Он улыбнулся от этого открытия. Если тогда он ничего не соображал из-за лихорадки, то теперь-то он был вполне здоров. И понимал, что надо быть или очень отважным мужчиной, или же действительно не соображать, что делает — если ему пришло в голову поцеловать Кэт Харвей против ее воли.
— А загадочная Кэтрин, судя по всему, стала довольно значительной фигурой в Тремэйн-Корте, верно, Мойна? — спросил он. — И конечно, с легкой руки Эдмунда. Как известно, мужчина проявляется в своих женщинах. Да, Мойна, это грустно, но верно. На протяжении последнего года я много думал об этом и пришел к этому выводу независимо от того, что ты сообщила мне сегодня, Мойна. Мужчина — пустышка, если у него рядом нет женщины, пустая ракушка, не более. Ничего удивительного, что он возненавидел маму за то, что она умерла. И ничего удивительного, что он поспешил жениться на Мелани. И ничего удивительного, что сейчас, изможденный и больной, он приблизил к себе Кэт Харвей. Будь у Веллингтона два полка таких, как она, мы давным-давно победили бы французов.
— А мне она очень даже нравится, мастер Люсьен, — перебила Мойна. — Она отлично ухаживает за Эдмундом и не сует свой нос туда, куда не надо. Занята своим делом и не рыдает над собственными болячками.

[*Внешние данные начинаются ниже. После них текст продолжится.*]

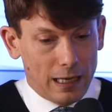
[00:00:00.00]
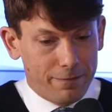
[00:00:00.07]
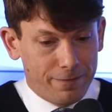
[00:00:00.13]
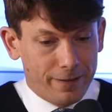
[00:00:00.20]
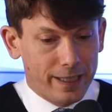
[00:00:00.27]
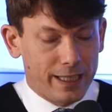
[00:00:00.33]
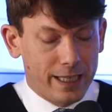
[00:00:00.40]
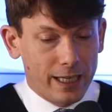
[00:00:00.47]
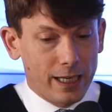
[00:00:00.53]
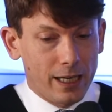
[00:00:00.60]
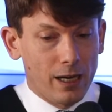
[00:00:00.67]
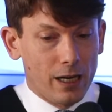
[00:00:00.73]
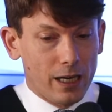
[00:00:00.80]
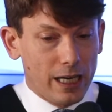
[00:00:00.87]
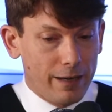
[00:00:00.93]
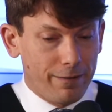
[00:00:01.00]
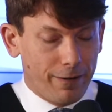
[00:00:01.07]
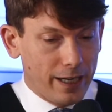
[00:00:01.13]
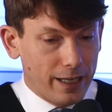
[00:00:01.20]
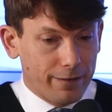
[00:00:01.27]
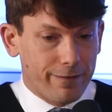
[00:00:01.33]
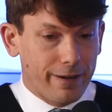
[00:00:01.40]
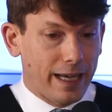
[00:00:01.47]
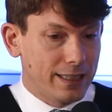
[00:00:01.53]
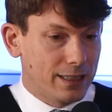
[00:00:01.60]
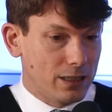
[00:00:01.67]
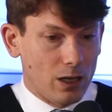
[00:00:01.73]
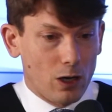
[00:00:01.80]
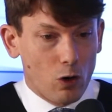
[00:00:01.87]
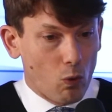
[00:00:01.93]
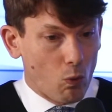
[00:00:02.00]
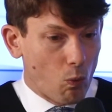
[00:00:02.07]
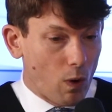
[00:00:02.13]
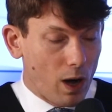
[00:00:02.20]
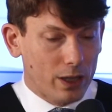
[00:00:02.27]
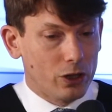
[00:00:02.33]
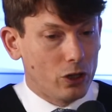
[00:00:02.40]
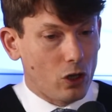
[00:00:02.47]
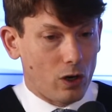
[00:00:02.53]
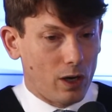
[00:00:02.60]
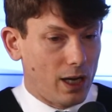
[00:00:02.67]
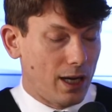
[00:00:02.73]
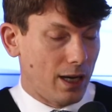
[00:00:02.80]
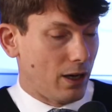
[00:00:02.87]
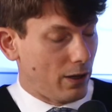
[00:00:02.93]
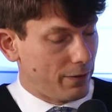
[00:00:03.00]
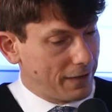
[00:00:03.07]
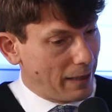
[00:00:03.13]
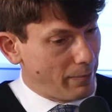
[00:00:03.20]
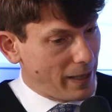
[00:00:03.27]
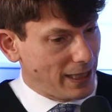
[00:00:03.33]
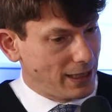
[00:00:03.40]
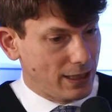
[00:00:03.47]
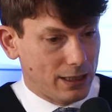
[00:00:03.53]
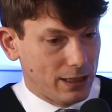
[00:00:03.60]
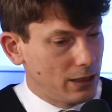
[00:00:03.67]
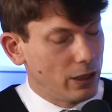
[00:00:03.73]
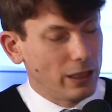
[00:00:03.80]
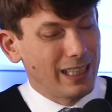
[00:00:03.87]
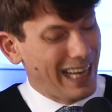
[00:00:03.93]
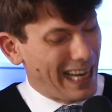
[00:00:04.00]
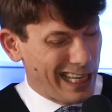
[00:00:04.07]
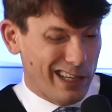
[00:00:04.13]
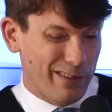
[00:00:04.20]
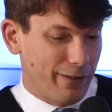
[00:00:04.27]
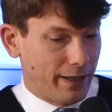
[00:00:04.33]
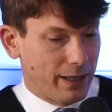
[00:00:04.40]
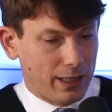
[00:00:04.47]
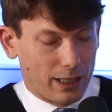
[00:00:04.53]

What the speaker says: thinking if I invest $1 of capacity in anything,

— Что лишний раз, моя милая Мойна, представляет мисс Харвей либо как чрезвычайно рассудительную особу, либо как особу, которой есть что скрывать. Что касается меня, я бы сказал, что верно и то и другое. — Он направился прочь из детской. — Извини, Мойна. Но теперь мне кажется, что я набрался храбрости и могу встретиться с наследником Эдмунда.
Лучшее время для Кэт было, когда она находилась в обществе Нодди. Детская бескорыстная любовь помогала ей быть прежней Кэтрин, покидать ту бесчувственную скорлупу, в которую она сама себя заключила после ее бегства из Ветел.
Вот и теперь она не в силах была отвести взгляд от его маленькой фигурки в детском стульчике: ангельские голубые глаза еще были полны слез после расставания с Эдмундом. Нодди был очень смел и не испугался сегодня, когда Эдмунд зарыдал, цепляясь за ребенка здоровой рукой и не позволяя Кэт увести его в обычное время.
— Чай, мама?
Кэт уже давно оставила попытки отучить Нодди обращаться к ней как к матери, и автоматически отвечала:
— Да, милый. Нодди скоро получит сладкий чаек с тем особенным пудингом, который он просил. А потом вы, мой милый юноша, отправитесь купаться и спать. У вас был долгий утомительный день.